Laser hybrid processing: integrated welding, heat treatment and cleaning

Green Manufacturing: Dry Processing / Minimal Lubrication Processing

Development of Equipment:

More electric spindle direct drives

The proliferation of linear motors

Applications of Carbon Fibre Reinforced Structural Components

Business Model Transformation
From manufacturer to solution provider:

Providing comprehensive solutions encompassing parts supply, assembly and inspection

Customer involvement in the initial design phase

Quality Data Sharing Platform

Digital Services:

Remote operation and maintenance Conservative and predictive maintenance

Cloud optimisation of machining parameters

Reducing downtime through virtual debugging

Key Focus Areas for Talent Development
New competency requirements:

Mechatronics adjustment capability

Data analysis and optimisation capabilities

Automation System Integration Capability

Acquisition of new materials and technologies

Proposal for a Training System:

Industry-academia collaboration for targeted corporate talent development

Establishment of an online learning platform

Regularisation of overseas technical exchanges

Conclusion: The Path to Survival and Development for Automotive Parts Manufacturing
The automotive components manufacturing sector is undergoing a once-in-a-century transformation. Demand for traditional internal combustion engine components is declining, while demand for electrified and intelligent components is surging. Successful enterprises will invariably:

Mastering the three balances:

Balancing flexibility and specialisation: Meeting diverse product demands while maintaining cost competitiveness

Balancing Automation and Intelligence: First achieve process automation, then advance intelligent decision-making.

Balancing quality and cost: Ensuring compliance with the automotive industry's stringent quality standards while managing expenditure

Building the Four Core Competencies:

Rapid response capability: Addressing the challenge of accelerated model change

Technology integration capability: Rapidly converting new technologies into productive capacity

Quality Management Capability: Establish a quality system enabling full traceability throughout the entire project.

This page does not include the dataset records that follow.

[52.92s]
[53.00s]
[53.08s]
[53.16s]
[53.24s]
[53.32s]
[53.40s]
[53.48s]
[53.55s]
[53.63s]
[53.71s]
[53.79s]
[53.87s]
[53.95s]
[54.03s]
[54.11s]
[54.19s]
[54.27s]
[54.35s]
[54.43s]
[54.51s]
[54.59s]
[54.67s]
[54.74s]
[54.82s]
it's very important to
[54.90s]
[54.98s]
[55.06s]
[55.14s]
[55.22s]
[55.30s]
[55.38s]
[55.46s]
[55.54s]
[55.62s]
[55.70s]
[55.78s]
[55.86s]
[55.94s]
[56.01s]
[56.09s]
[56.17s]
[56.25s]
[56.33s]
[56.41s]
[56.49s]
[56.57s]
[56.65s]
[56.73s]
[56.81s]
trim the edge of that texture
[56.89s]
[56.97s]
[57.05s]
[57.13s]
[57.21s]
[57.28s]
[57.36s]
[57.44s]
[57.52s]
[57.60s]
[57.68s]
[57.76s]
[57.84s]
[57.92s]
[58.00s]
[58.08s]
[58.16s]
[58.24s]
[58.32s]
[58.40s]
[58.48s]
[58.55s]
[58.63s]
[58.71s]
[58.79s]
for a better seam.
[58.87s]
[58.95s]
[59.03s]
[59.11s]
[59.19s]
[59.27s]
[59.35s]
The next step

Cost management capability: Maintaining price competitiveness through lean production and economies of scale

For small and medium-sized component manufacturers, the survival strategy is as follows: select a specific niche segment, pursue excellence within that field, establish deep collaborative relationships with automotive manufacturers, and moderately expand capability boundaries based on specialisation. Conversely, large enterprises are required to build technological platforms and develop multiple technical pathways in parallel.

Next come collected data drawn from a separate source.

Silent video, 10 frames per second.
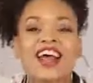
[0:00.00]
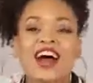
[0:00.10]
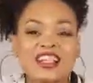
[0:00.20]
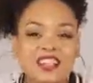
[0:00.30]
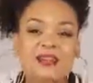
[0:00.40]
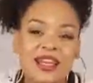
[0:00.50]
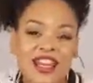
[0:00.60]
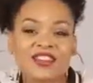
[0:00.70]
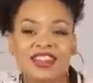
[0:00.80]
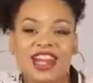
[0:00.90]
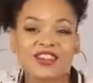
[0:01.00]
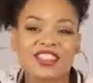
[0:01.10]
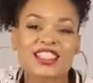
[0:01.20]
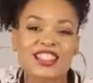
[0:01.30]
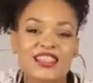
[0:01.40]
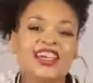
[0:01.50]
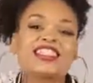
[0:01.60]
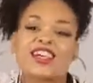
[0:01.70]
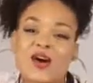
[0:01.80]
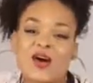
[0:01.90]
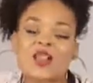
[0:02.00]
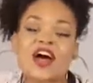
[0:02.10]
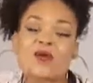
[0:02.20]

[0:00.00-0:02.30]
are so many different levels to it. So The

Regardless of scale, digital transformation is no longer optional but imperative. From digital blueprints to digital factories, from data collection to data-driven decision-making—this journey demands substantial investment, yet the rewards are equally significant. Within the technology-intensive, capital-intensive and labour-intensive automotive industry, only those who sustain continuous innovation will secure the future.